**TASK TO CARRY OUT:** Please repeat the whole listing exactly, but leave the pictures out.

-- SUPPLIED ENTRIES follows --

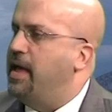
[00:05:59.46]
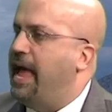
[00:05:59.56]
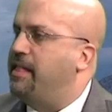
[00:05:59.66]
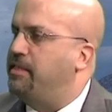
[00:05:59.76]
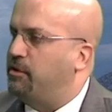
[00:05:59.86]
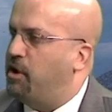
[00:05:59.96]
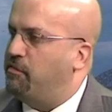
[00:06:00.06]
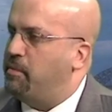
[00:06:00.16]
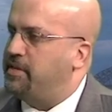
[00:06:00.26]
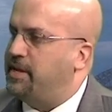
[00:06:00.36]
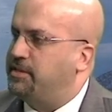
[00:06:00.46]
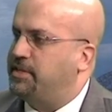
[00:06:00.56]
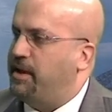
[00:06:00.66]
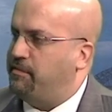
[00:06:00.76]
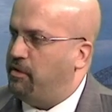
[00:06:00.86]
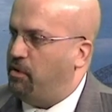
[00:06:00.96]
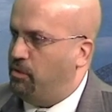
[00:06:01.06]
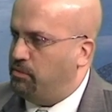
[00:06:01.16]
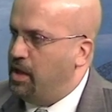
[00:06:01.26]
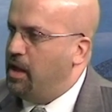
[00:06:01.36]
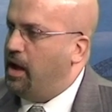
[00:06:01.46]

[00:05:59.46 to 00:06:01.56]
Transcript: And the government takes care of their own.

-- SUPPLIED ENTRIES concluded --

**ANSWER TO THE EXERCISE:**
[00:05:59.46]
[00:05:59.56]
[00:05:59.66]
[00:05:59.76]
[00:05:59.86]
[00:05:59.96]
[00:06:00.06]
[00:06:00.16]
[00:06:00.26]
[00:06:00.36]
[00:06:00.46]
[00:06:00.56]
[00:06:00.66]
[00:06:00.76]
[00:06:00.86]
[00:06:00.96]
[00:06:01.06]
[00:06:01.16]
[00:06:01.26]
[00:06:01.36]
[00:06:01.46]

[00:05:59.46 to 00:06:01.56]
Transcript: And the government takes care of their own.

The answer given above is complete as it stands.